Dunque, il tribunale sgombera il campo dalle illazioni: l’agenda rossa non è una leggenda urbana, e conteneva informazioni utili, forse decisive, per risalire a responsabili estranei a Cosa Nostra. Sul punto i giudici precisano: «L’esperienza giudiziaria ha insegnato come, nella sua secolare storia, l’organizzazione mafiosa “cosa nostra” non abbia mai eseguito decisioni adottate all’esterno di essa». Ne consegue «l’inesattezza dell’ormai invalsa espressione di “mandanti esterni” delle stragi, potendo al limite ipotizzarsi una convergenza di interessi con persone od enti estranei alla consorteria, magari esplicatasi nell’avvalersi del contributo di tali soggetti». Tra gli esempi eclatanti, circa l’apporto esterno, il collegio cita la circostanza raccontata dal pentito Spatuzza, già determinante per smascherare le bugie di Scarantino: la presenza di uno sconosciuto, nel garage dove si preparava l’autobomba.
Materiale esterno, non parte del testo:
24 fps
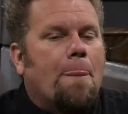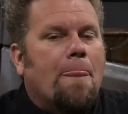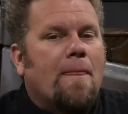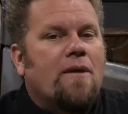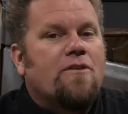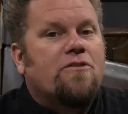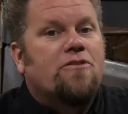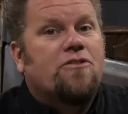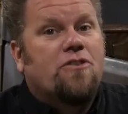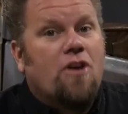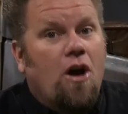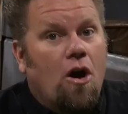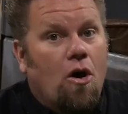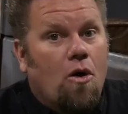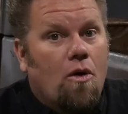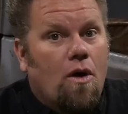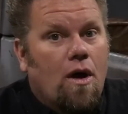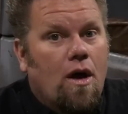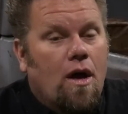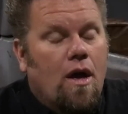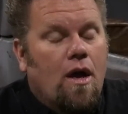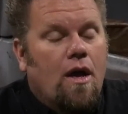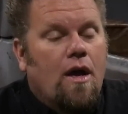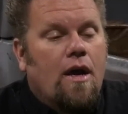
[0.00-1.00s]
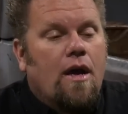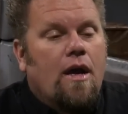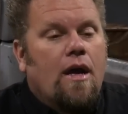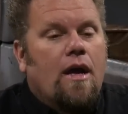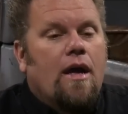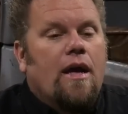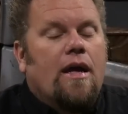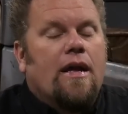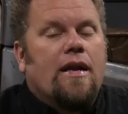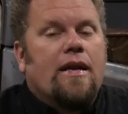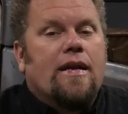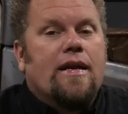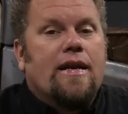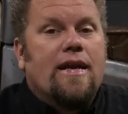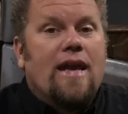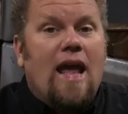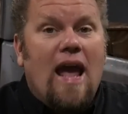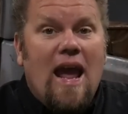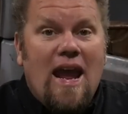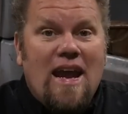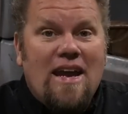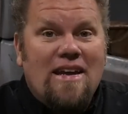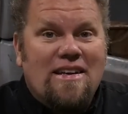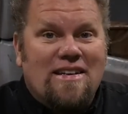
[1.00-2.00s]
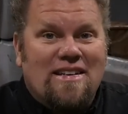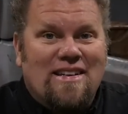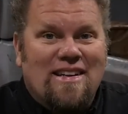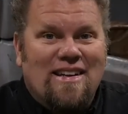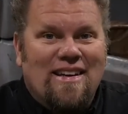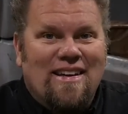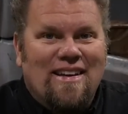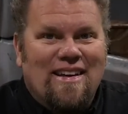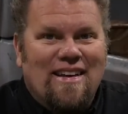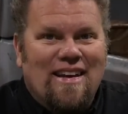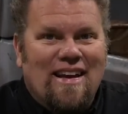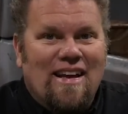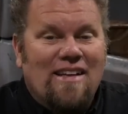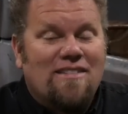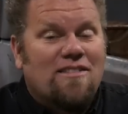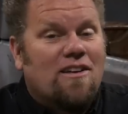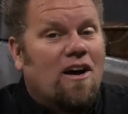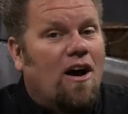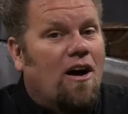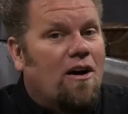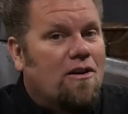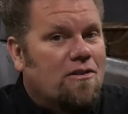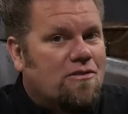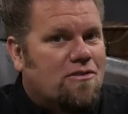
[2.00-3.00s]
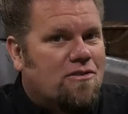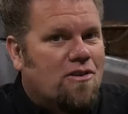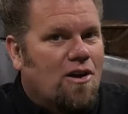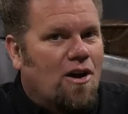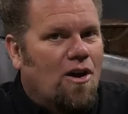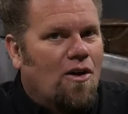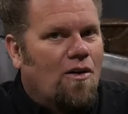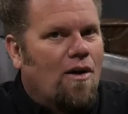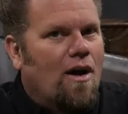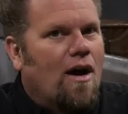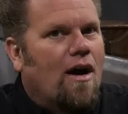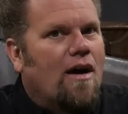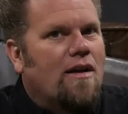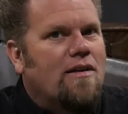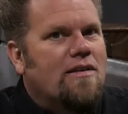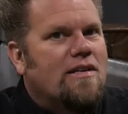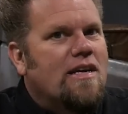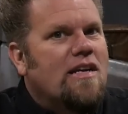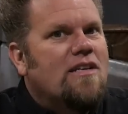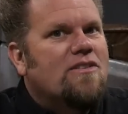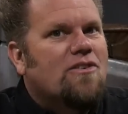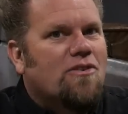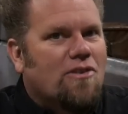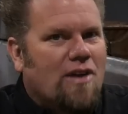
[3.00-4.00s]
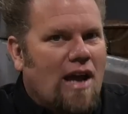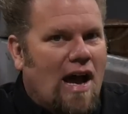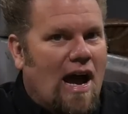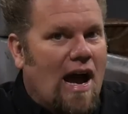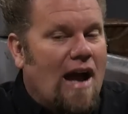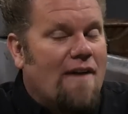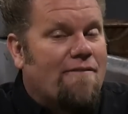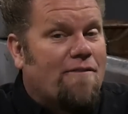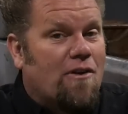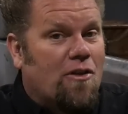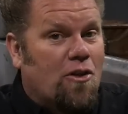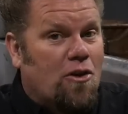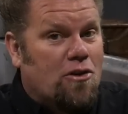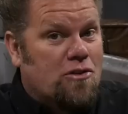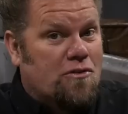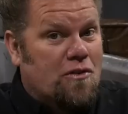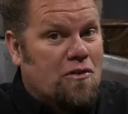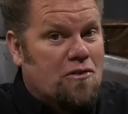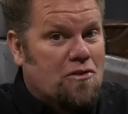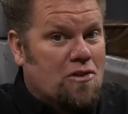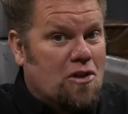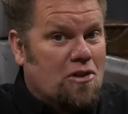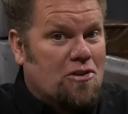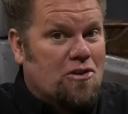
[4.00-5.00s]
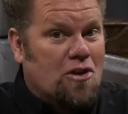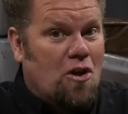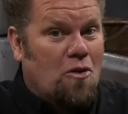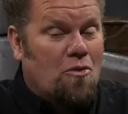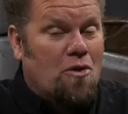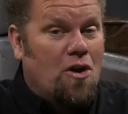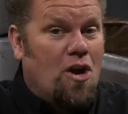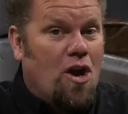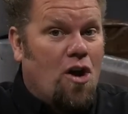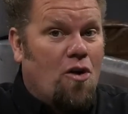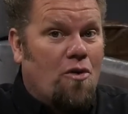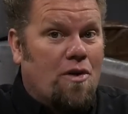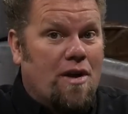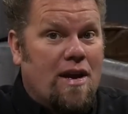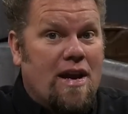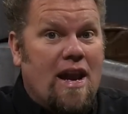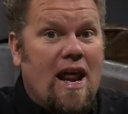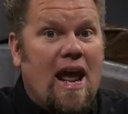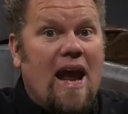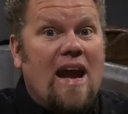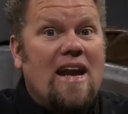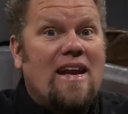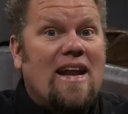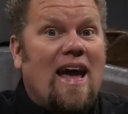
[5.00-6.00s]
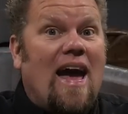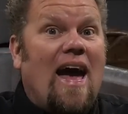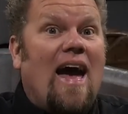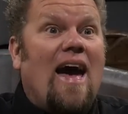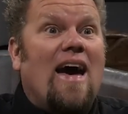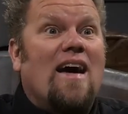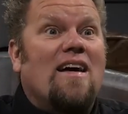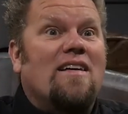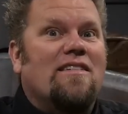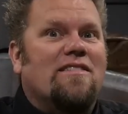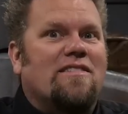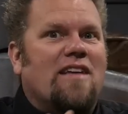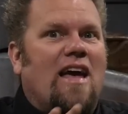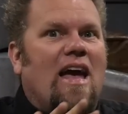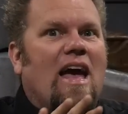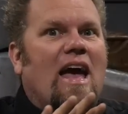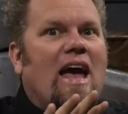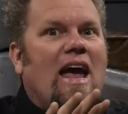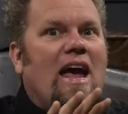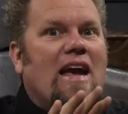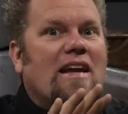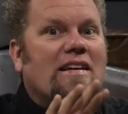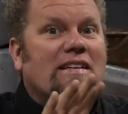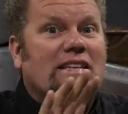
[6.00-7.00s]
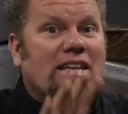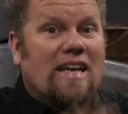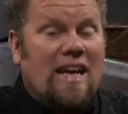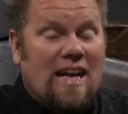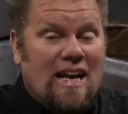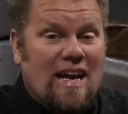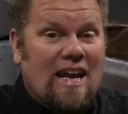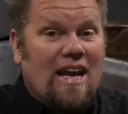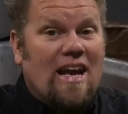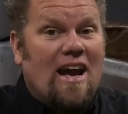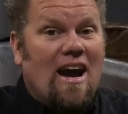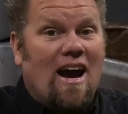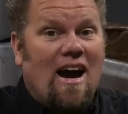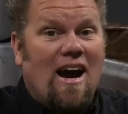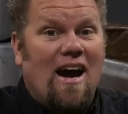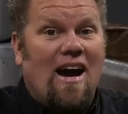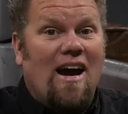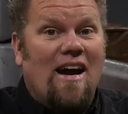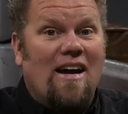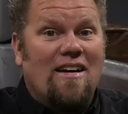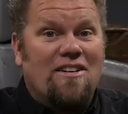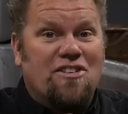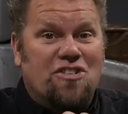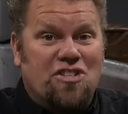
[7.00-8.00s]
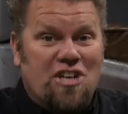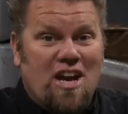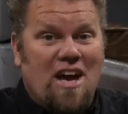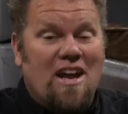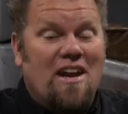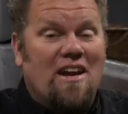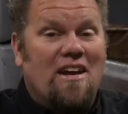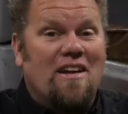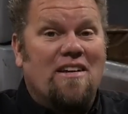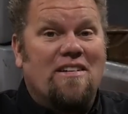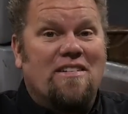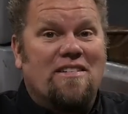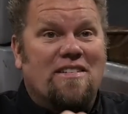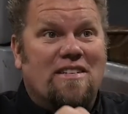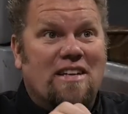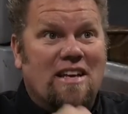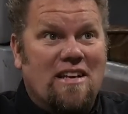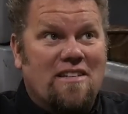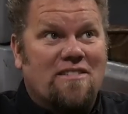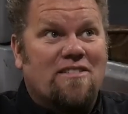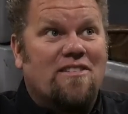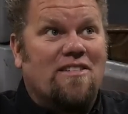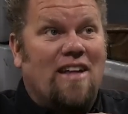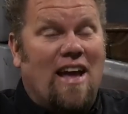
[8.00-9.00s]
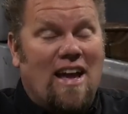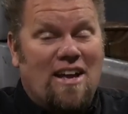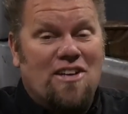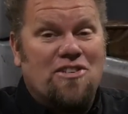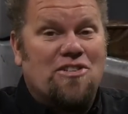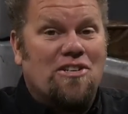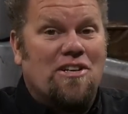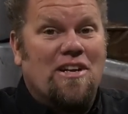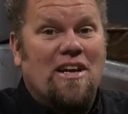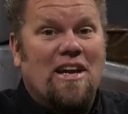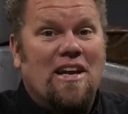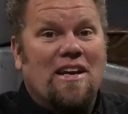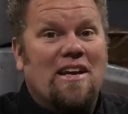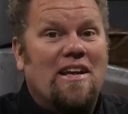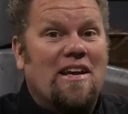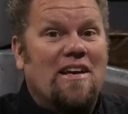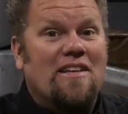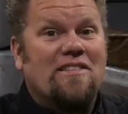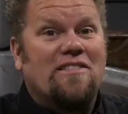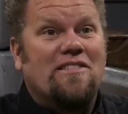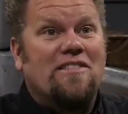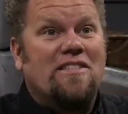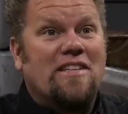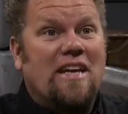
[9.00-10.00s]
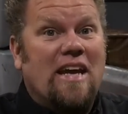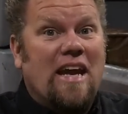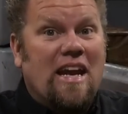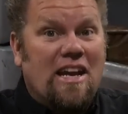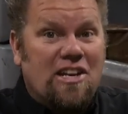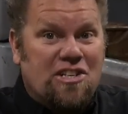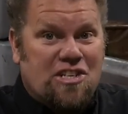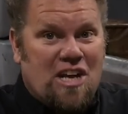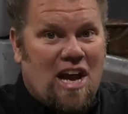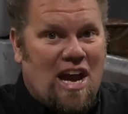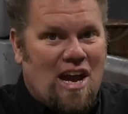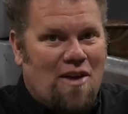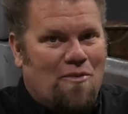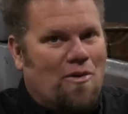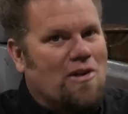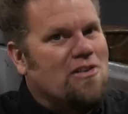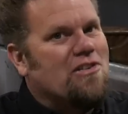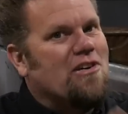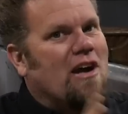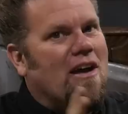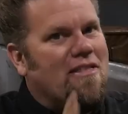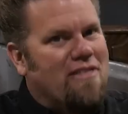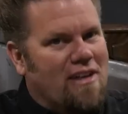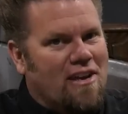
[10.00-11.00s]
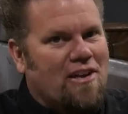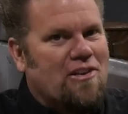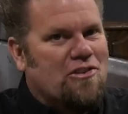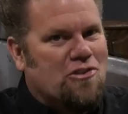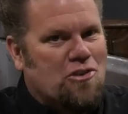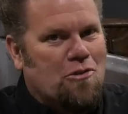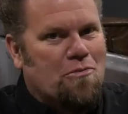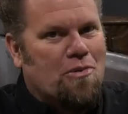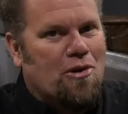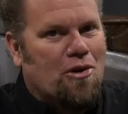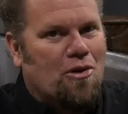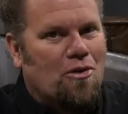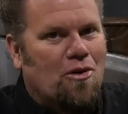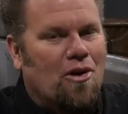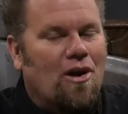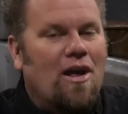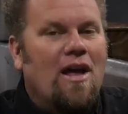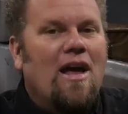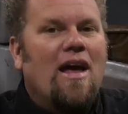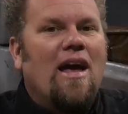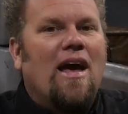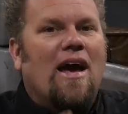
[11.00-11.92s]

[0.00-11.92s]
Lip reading: So Nate is also a diesel guy. For those of you that don't know, Nate has a TDI Jetta diesel engine in his TJ, which I think is super cool.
I giudici quindi riassumono il quadro della convergenza tra mafia a poteri estranei ad essa. «Volendo operare una preliminare e non esaustiva sintesi – afferma la sentenza – non vi è dubbio che le dichiarazioni di Antonino Giuffrè (importante collaboratore di giustizia, ndr) in ordine ai sondaggi fatti da Riina, prima di procedere agli attentati, in ambienti esterni a cosa nostra )”; l’anomala tempistica della strage di Via D’ Amelio (a soli 57 giorni da Capaci, in un momento storico nel quale il decreto legge n. 396 varato dal Consiglio dei ministri il 08.06.1992 era in vigore da quarantuno giorni e la procedura di conversione procedeva assai a rilento a causa delle resistenze in Parlamento); la riferita presenza (da parte di Gaspare Spatuzza) del terzo estraneo al momento della consegna della Fiat 126, sabato 18 luglio 1992, nel garage di via Villasevaglios a Palermo; la sparizione dell’agenda rossa di Paolo Borsellino; l’intercettazione tra Mario Santo Di Matteo (pentito, padre del piccolo Giuseppe, ucciso dalla mafia, ndr) e la moglie del 14.12.1993 sugli infiltrati in via D’ Amelio; sono tutti elementi che possono ritenersi univocamente orientati nel senso di certificare la necessità per soggetti esterni a cosa nostra di intervenire per “alterare” il quadro delle investigazioni evitando che si potesse indagare “efficacemente” sulle matrici non mafiose della strage». Ce n’è abbastanza, ancora una volta, per impallidire.